Title: A Rapid Fluorescence Assay for Danofloxacin in Beef Muscle. Effect of Muscle Type on Limit of Quantitation


Submitted to: Journal of Food Protection
Publication Type: Peer Reviewed Journal
Publication Acceptance Date: 3/11/2008
Publication Date: N/A
Citation: N/A

Interpretive Summary: Use of fluoroquinolone antibiotics in animals used for food has generated concern because the presence of these residues in food may lead to increased antibiotic resistance in humans. It is important to have efficient methods for monitoring levels of these residues in the food supply to ensure they are below the tolerance set by the U.S. Food and Drug Administration. We have now successfully applied a rapid fluorescence screening method for determination of danofloxacin in beef muscle at the tolerance level of 200 ng/g. The method involves homogenization of the beef muscle in acidic acetonitrile, centrifugation, and measurement of the fluorescence of the resultant supernatant. The method was tested with blind samples to illustrate its utility. A comparison of the method using three different types of beef muscle (hanging tenderloin, neck, and eye round steak), as well as serum determined that the sensitivity of the method depended on the type of muscle used, with hanging tenderloin and neck muscle providing significantly greater sensitivity than that obtained with eye round steak or serum. This work not only provides regulatory agencies such as FSIS a potentially useful screening method for danofloxacin in beef muscle, but shows that different types of beef muscles may provide different levels of sensitivity in such assays.
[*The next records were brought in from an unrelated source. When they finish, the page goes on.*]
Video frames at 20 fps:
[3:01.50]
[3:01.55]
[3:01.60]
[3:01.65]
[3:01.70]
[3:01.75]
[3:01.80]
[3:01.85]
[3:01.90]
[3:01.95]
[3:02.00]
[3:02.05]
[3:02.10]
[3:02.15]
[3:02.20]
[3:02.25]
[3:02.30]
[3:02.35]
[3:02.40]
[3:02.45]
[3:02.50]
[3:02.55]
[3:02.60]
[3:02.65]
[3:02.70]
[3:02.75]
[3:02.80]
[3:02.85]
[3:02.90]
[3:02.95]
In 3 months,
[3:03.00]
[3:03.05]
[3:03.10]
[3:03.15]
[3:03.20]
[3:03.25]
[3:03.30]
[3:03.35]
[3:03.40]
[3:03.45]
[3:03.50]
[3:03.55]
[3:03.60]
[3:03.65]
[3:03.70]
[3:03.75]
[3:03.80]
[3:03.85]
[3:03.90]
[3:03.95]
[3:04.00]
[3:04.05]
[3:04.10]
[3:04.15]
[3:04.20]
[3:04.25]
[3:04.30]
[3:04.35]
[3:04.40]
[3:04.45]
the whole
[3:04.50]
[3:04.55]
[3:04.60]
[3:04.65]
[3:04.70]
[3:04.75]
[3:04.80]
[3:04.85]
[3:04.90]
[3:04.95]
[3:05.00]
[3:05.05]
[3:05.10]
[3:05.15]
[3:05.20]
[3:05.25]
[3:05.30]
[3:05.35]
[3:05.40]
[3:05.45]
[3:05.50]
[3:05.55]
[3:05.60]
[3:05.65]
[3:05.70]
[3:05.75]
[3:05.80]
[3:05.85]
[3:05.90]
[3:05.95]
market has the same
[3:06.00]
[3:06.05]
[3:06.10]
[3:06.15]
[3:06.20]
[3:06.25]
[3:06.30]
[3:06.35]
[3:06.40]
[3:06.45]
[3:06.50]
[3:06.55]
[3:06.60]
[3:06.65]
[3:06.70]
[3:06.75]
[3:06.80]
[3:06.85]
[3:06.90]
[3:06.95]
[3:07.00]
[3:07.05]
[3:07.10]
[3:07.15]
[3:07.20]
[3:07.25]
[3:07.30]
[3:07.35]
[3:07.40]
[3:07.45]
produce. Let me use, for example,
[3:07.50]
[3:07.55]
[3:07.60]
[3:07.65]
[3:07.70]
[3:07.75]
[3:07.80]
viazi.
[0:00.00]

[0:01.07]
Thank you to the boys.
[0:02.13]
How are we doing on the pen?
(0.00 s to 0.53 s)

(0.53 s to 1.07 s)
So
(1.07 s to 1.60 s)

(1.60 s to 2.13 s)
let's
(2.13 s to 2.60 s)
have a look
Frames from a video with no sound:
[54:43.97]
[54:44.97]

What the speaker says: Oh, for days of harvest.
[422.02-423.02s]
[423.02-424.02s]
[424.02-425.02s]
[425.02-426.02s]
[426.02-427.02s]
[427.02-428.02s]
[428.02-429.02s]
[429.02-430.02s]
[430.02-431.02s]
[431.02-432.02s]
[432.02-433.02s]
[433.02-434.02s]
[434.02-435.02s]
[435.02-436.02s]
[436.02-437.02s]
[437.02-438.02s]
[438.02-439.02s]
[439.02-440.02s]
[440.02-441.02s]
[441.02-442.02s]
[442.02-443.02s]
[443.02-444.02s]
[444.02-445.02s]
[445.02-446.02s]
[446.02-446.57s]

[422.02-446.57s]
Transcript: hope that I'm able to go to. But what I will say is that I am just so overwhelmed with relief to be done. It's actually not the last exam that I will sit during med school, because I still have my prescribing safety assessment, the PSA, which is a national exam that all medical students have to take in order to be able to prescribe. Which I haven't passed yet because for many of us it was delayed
Technical Abstract: A simple, rapid fluorescence screening assay was applied to the analysis of beef muscle for danofloxacin at the U.S. tolerance level of 200 ng/g. Muscle samples were homogenized in acetic acid/acetonitrile, the resultant mixture centrifuged, and fluorescence of the supernatants was then measured. The significant difference between the fluorescence of control muscle sample extracts and extracts of samples fortified at 200 ng/g allowed for successful discrimination between the samples. Setting a threshold level at the average 200 ng/g fortified sample extract fluorescence - 3s allowed for identification of potentially violative samples. Successful analysis of a group of blind fortified samples over a range of concentrations, was accomplished in this manner without any false negative results. The limits of quantitation for danofloxacin, as well as enrofloxacin using this assay were determined in three types of beef muscle (hanging tenderloin, neck, and eye round steak), as well as in serum. Significant differences in LOQ were found among the three different muscle types examined, with hanging tenderloin muscle providing the lowest value. This work not only shows the potential for use of the fluorescence screening assay as an alternative to currently used microbial or antibody-based assays for the analysis of danofloxacin in beef muscle, but suggests that assays using beef muscle may vary in performance depending on the specific muscle selected for analysis.